When the threat of floods was passed, the Z-Wall segments were picked up by city crews using a front-end loader. They’re being stored in a warehouse for use in future high-water events.

Old World-Style Garden Wall
In 2008, Darius and Sarah Anderson bought Ramekins, a culinary art school in the heart of California’s wine country. The building is set well back from the street, and the new owners realized they could transform the unused strip of land into a secluded courtyard for weddings and special events.

One important component of the design was the eight-foot tall garden walls, built from IntegraSpec ICF. The foam forms reduced noise infiltration from the street, provided a perfect substrate for the stucco-and-stone finish, and offered an unprecedented degree of design flexibility.

ICFs were used for everything from the footings to the custom-cut 45-degree wall top. Pilasters, fountains, even a built-in fireplace and pizza oven were made from ICFs.

Erik Garcia and his crew from Sonoma Materials did the ICF install and all the finish work. He roughed out the fireplace shell by varying the core width of the ICF as the wall went up. Then, he had the landscape architect and conceptual artist take a marker and draw the final shaping details directly on the foam. From there, it was a simple matter to cut the outline to the finished shape.

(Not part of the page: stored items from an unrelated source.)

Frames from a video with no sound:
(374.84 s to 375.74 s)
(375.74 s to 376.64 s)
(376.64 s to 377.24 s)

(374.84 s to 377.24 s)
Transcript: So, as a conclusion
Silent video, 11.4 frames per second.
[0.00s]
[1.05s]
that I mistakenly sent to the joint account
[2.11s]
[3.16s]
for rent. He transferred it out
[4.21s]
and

The fountain was simpler, since it featured square corners. The dozens of jogs in the wall were easily accommodated by the panel ICF system with minimal waste, and the results are amazing.

The owners were so pleased with the progress that they booked a wedding to take place shortly after the April completion date, eliminating all wiggle room in the already fast-tracked schedule.

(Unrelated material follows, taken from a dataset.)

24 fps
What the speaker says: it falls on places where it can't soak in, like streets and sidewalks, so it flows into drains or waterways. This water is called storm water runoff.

Used for everything from the footing (above left) to the slanted tile roof (above right), foam forms were even used to form the fountain, fireplace, and pizza oven.

Garcia calls it “a nice easy application” despite the groundbreaking nature of the job and the often inclement weather.

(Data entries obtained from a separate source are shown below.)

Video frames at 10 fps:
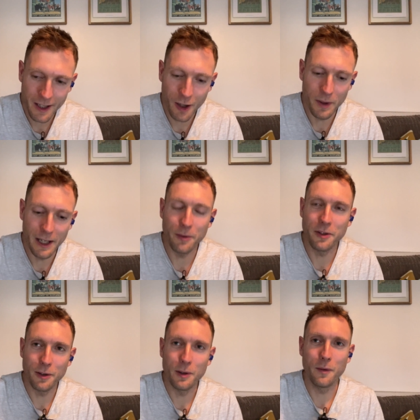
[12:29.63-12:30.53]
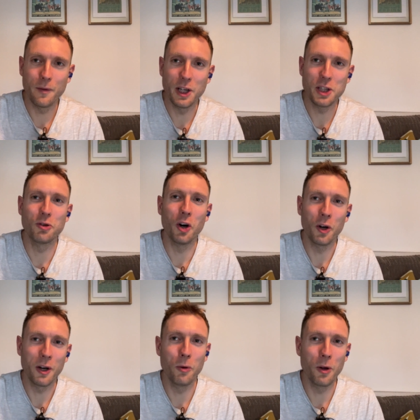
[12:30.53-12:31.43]
I'll be able to finish
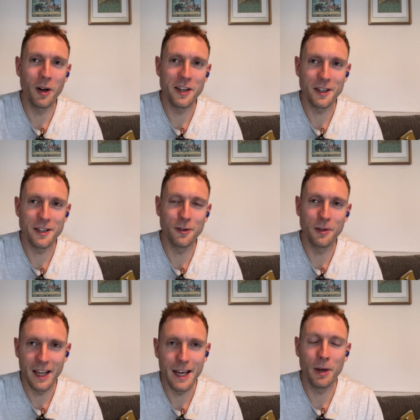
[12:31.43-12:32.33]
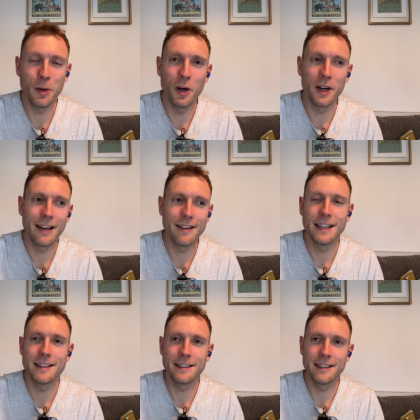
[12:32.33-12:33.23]
strong in all the runs I do and hit my workout
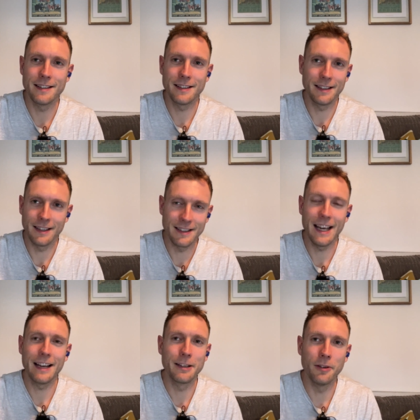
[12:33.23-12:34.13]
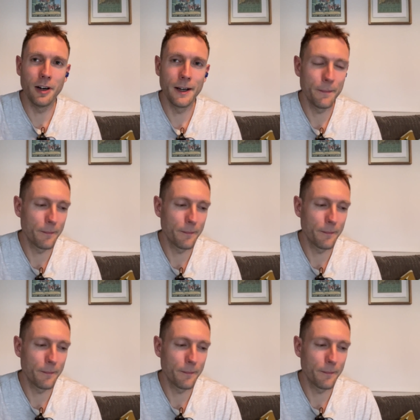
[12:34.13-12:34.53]
intensities exactly right.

Nikiforuk, the IntegraSpec executive that served as technical advisor on the project, says, “The many artistic and creative features used in this courtyard were easily satisfied with the ICF forms. What’s more, this project was completed more quickly and for less money than the quotes using masonry block. And we were able to meet tight deadlines despite the frequent heavy rain.”

The owners and the design team are thrilled with how the project turned out. Mike Cook, the landscape architect, characterized the end result as “just fantastic.”

“This project has definitely opened up new possibilities for the use of ICF,” says Nikiforuk.